§ EXTRACTED MATERIAL

━━━

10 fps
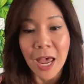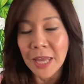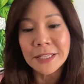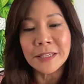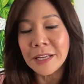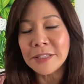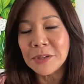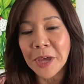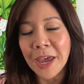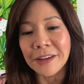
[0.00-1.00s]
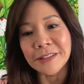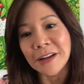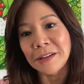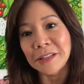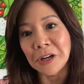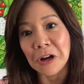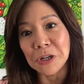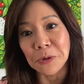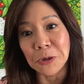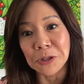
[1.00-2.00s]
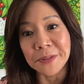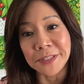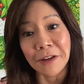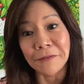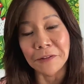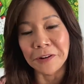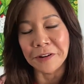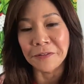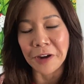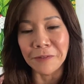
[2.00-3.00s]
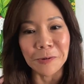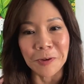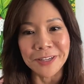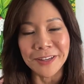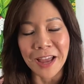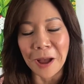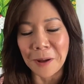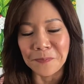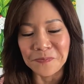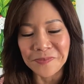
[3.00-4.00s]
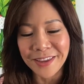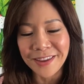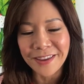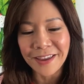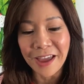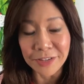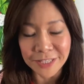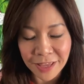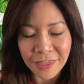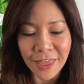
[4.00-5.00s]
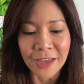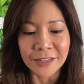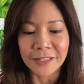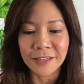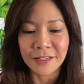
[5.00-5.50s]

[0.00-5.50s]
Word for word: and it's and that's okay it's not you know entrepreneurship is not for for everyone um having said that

━━━

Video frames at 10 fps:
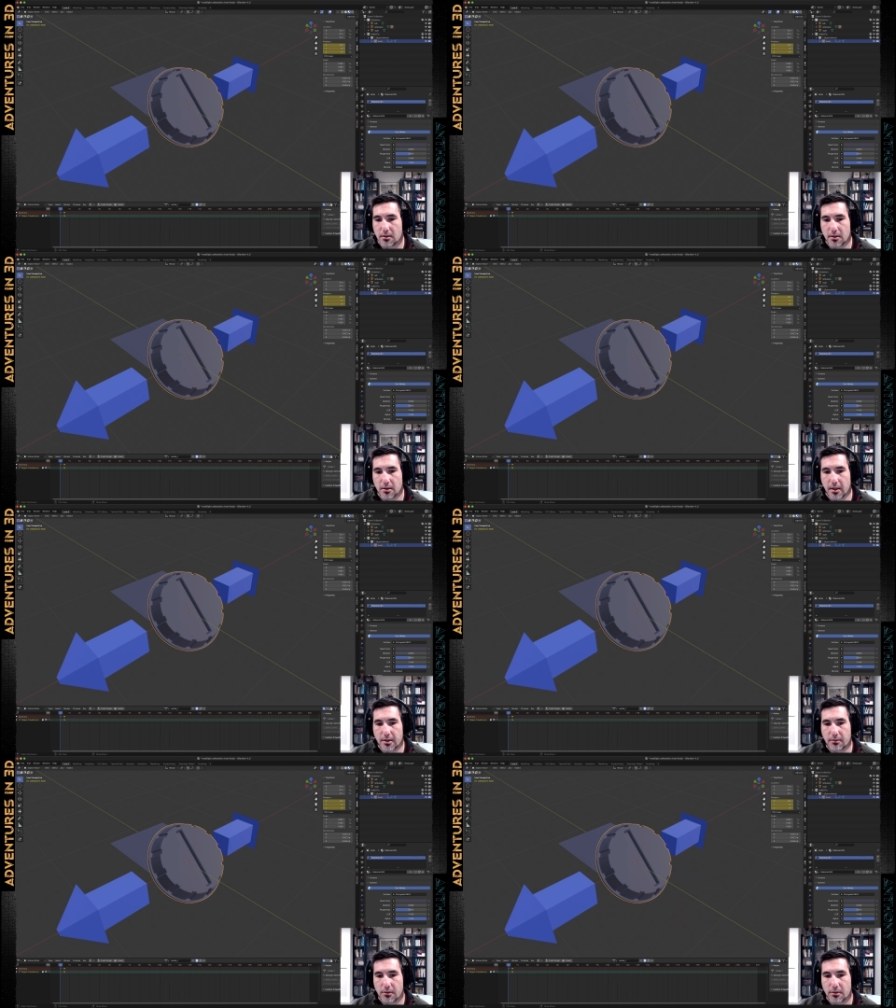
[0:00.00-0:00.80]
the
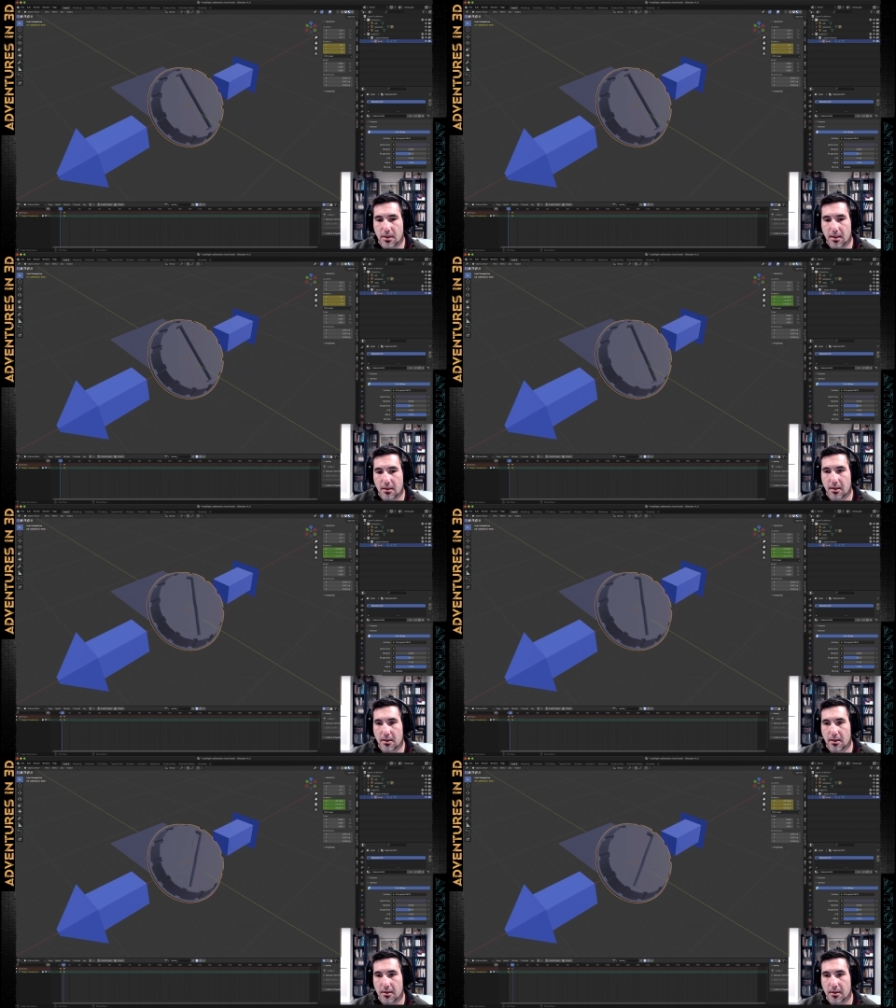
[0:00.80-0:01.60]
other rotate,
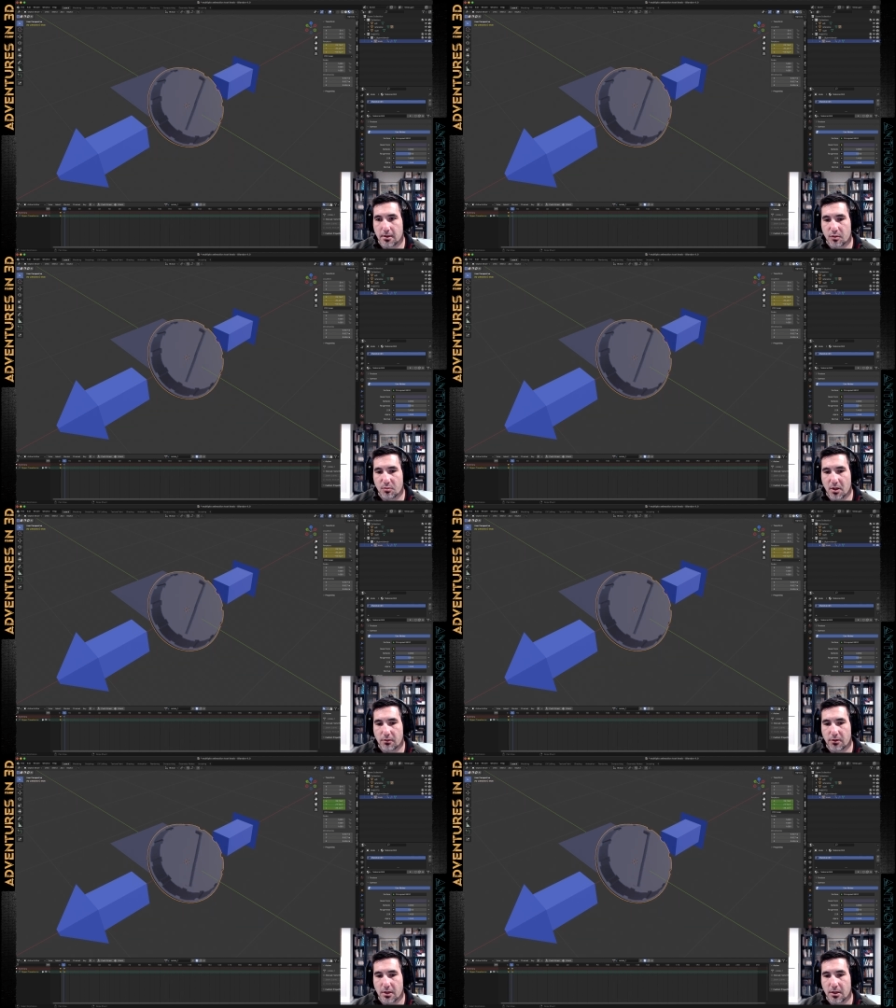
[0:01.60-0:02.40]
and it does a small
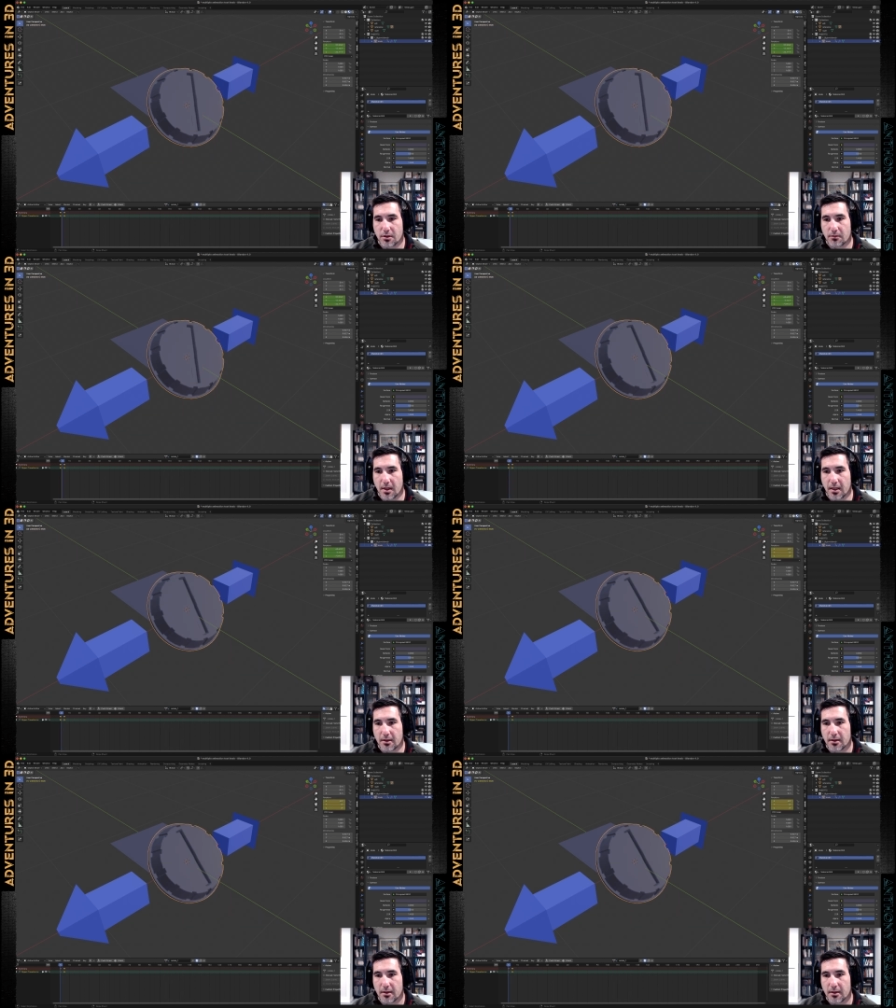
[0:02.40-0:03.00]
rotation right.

━━━

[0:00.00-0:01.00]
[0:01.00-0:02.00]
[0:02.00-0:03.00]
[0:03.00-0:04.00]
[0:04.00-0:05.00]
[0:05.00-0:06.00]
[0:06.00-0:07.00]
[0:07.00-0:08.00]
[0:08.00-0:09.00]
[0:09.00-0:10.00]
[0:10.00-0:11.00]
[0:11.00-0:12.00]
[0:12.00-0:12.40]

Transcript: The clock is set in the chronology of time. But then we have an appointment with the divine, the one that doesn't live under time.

━━━

What to print is the stretch of entries from the line with "[1.00-2.00s]" up to and including the line with "Word for word: and". Please print it exactly and leave out the pictures.

[1.00-2.00s]
[2.00-3.00s]
[3.00-4.00s]
[4.00-5.00s]
[5.00-5.50s]

[0.00-5.50s]
Word for word: and it's and that's okay it's not you know entrepreneurship is not for for everyone um having said that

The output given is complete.